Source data
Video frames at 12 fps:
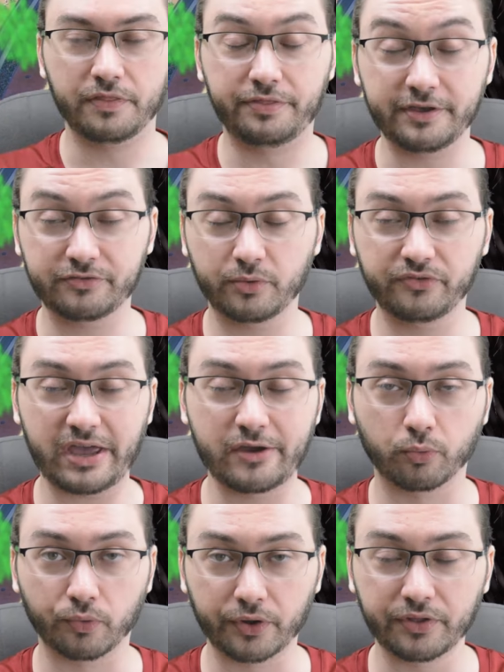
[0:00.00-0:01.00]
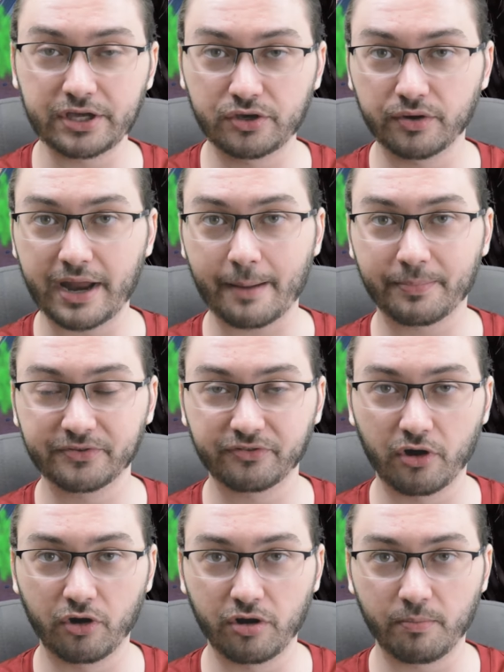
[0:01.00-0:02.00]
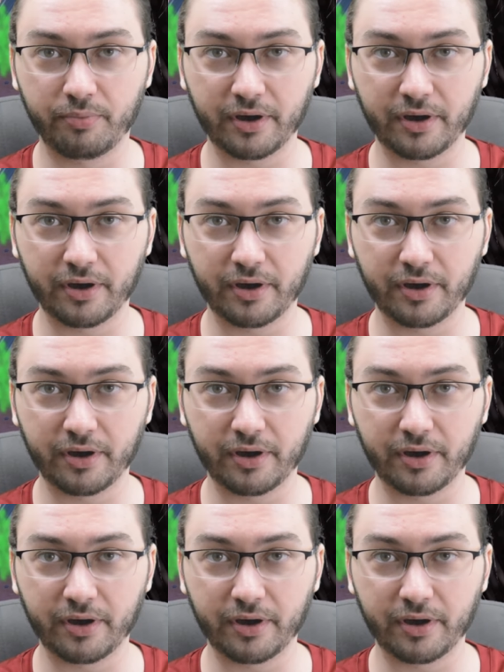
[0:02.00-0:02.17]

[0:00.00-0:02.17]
This was a really good episode,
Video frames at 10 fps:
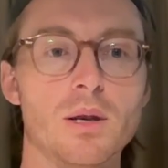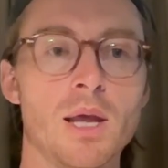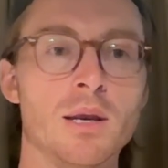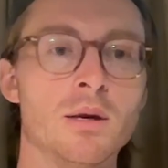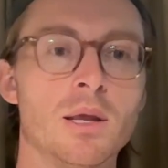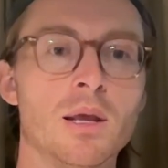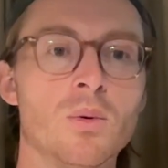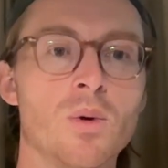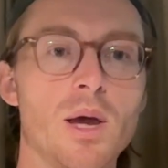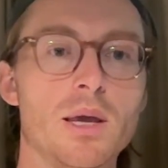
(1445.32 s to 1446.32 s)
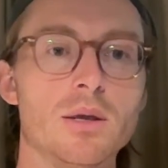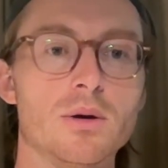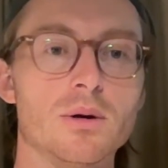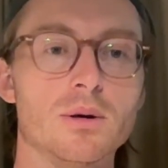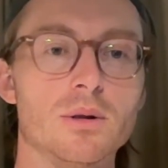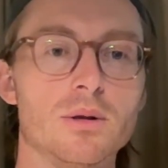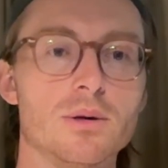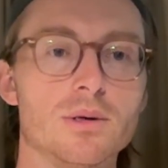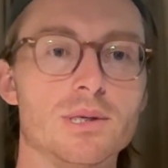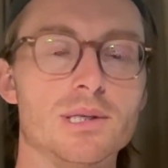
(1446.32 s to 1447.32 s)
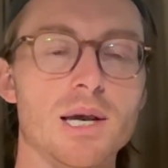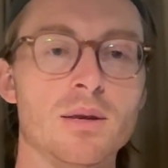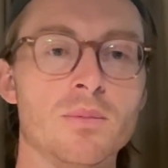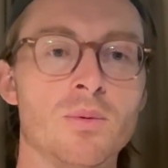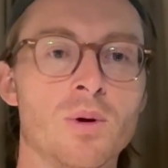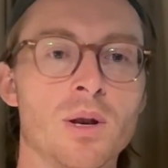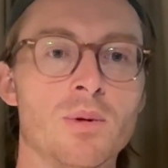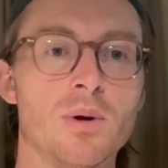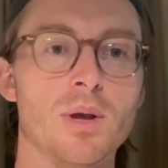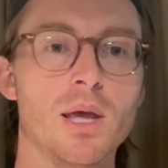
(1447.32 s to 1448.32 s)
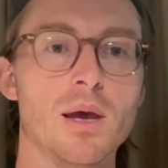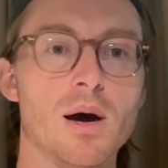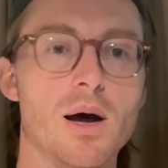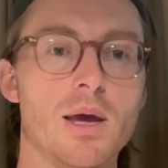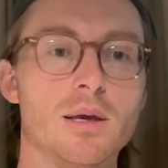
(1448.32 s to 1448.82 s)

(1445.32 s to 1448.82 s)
And in a way, your second point about AI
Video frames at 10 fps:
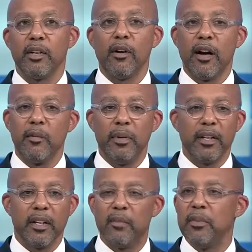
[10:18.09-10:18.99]
There ought to
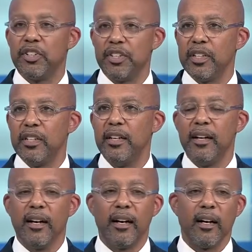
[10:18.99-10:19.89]
be a commission
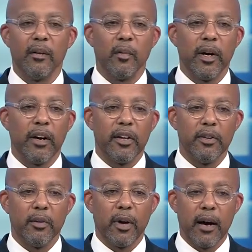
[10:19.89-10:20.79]
where
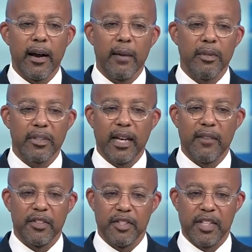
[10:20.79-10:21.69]
you are able to
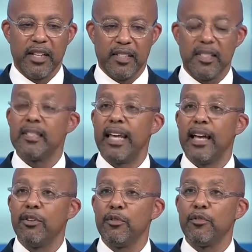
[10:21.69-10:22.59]
have a set
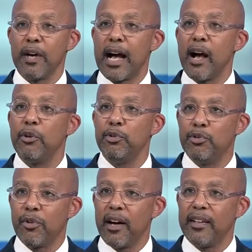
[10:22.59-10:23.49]
standard for how you
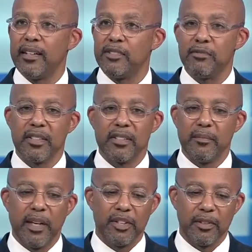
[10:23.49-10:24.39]
draw districts to
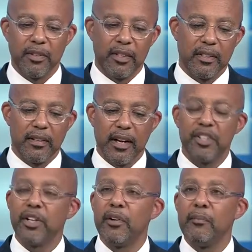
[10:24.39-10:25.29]
make sure that they're not
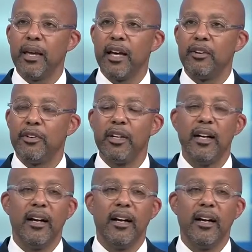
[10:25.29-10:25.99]
gerrymandered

# DIRECTIONS
Please print an exact copy of the records, with no pictures.

# WRITTEN SOLUTION
Video frames at 12 fps:
[0:00.00-0:01.00]
[0:01.00-0:02.00]
[0:02.00-0:02.17]

[0:00.00-0:02.17]
This was a really good episode,
Video frames at 10 fps:
(1445.32 s to 1446.32 s)
(1446.32 s to 1447.32 s)
(1447.32 s to 1448.32 s)
(1448.32 s to 1448.82 s)

(1445.32 s to 1448.82 s)
And in a way, your second point about AI
Video frames at 10 fps:
[10:18.09-10:18.99]
There ought to
[10:18.99-10:19.89]
be a commission
[10:19.89-10:20.79]
where
[10:20.79-10:21.69]
you are able to
[10:21.69-10:22.59]
have a set
[10:22.59-10:23.49]
standard for how you
[10:23.49-10:24.39]
draw districts to
[10:24.39-10:25.29]
make sure that they're not
[10:25.29-10:25.99]
gerrymandered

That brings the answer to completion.